By Saxone Akhaine, Northern Bureau Chief   |   05 August 2015   |   3:56 am  
Nasir El-Rufai

Nasir El-Rufai

RESIDENTS of Kaduna are worried about plans by the state Governor, Malam Nasir El-Rufai, to commence the demolition of illegal residential structures built on government land.

El-Rufai said that the government would begin the demolition of illegal structures built on land owned by the state hospitals and schools, after the expiration of quit notice given to the occupants.

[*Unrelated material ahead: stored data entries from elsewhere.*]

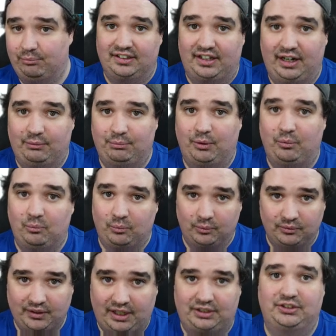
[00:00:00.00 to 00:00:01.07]
The camera will
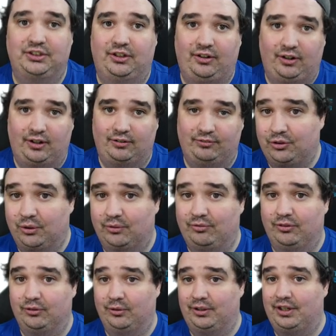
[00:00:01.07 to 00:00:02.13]
not shut off. So if
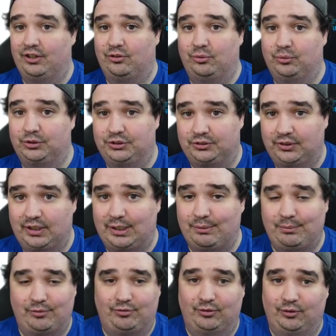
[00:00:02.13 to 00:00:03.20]
you're looking to stream,
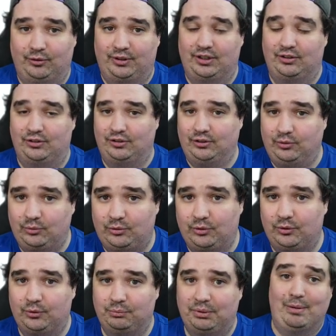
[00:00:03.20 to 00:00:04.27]
if you're looking to
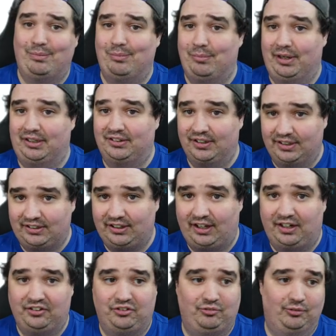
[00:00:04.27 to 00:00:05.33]
YouTube, maybe make
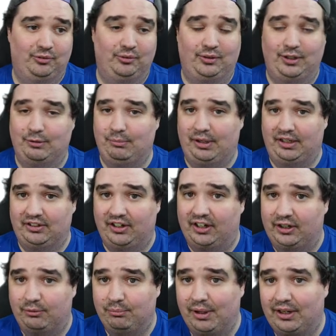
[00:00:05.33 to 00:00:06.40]
TikToks, if you're looking to make a
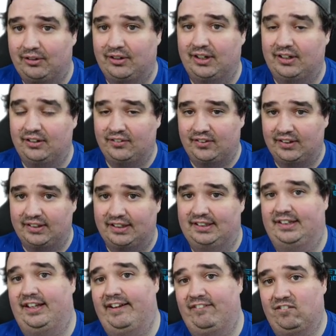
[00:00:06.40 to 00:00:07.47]
documentary, anything like
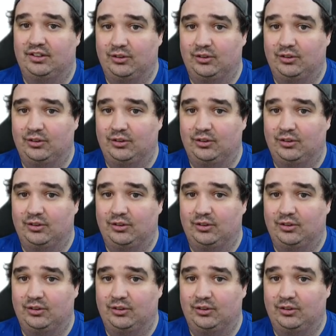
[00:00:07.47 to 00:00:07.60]
that,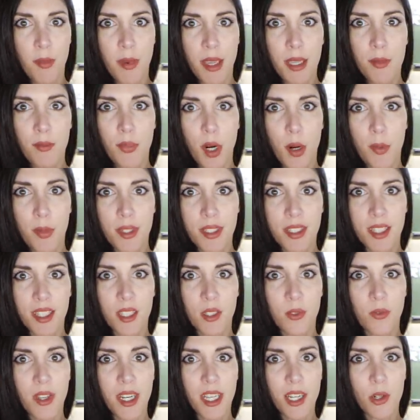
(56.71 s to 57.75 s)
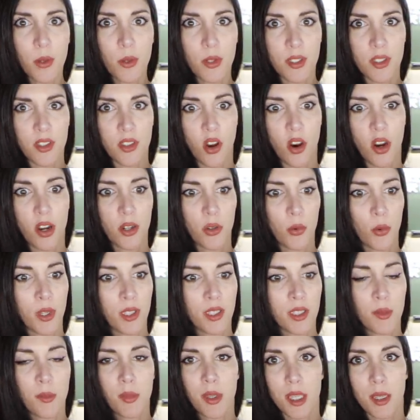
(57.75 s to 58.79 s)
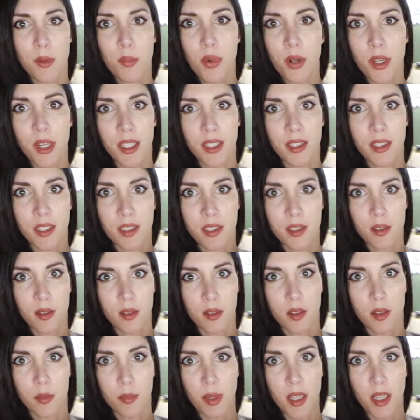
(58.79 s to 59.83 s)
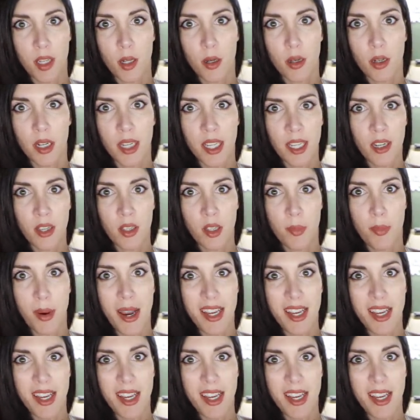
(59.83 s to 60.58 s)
main purpose of this video is not going to be putting this speaker in on the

In another development, the governor has declared free and compulsory primary and junior secondary school education in the state public schools, while asking parents that any principal found collecting fees from pupils or students should be reported to government for prompt action.

Speaking during his second town hall meeting held in Zaria, El-Rufai explained that government will continue to interact with the people to brief them on the administration’s activities and get advice from them on how to govern the state effectively.

He advised occupants of the illegal structures to vacate the properties, warning that his administration would not support encroachment on government land.

He said: “Illegal structures on land owned by Zaria Library, Alhudahuda College, Rimi College, Sardauna Memorial College and other schools will be demolished as the quit notice expires on Wednesday 5th August. Those who built such illegal structures are knowledgeable enough to know that encroaching on land owned by schools is prohibited. There is no going back on pulling down such illegal structures especially in our schools and hospitals.”

While responding to a question on indigenes and settlers in the state, El-Rufai said Kaduna belongs to all, adding that, “all citizens of the state are entitled to stay anywhere and benefit from the state.”

El-Rufai further explained why the government stopped the sponsorship of pilgrimages to Mecca and Israel, saying that the funds meant for this would be used to provide quality education, functional hospitals as well as other infrastructures in the state.

“Government cannot expend its funds on pilgrimage because it is a personal affair to individuals. Whoever wants to go to Hajj or Israel should sponsor him or herself as government will no longer use public funds for such purpose.”

On the ban on street begging and hawking, the governor pointed out that his action was based on advice from security concern, adding that government has visited various rehabilitation centres to rehabilitate the existing structures where beggars and the destitute would be trained to be self-reliant.

“The ban was for the good of all citizens. After the Zaria bombing, there was security report that insurgents have perfected ways whereby they use hawkers and beggars for their nefarious acts. The insurgents give them some token to drop lethal objects and the innocent hawkers and beggars carry out the action without knowing the consequence. This and other reasons for the ban was to protect citizens of the state.”

Some of the owners of the affected structures who attended the meeting appealed to the governor for mercy, saying that they were allocated land to build their houses by the previous governments in the state.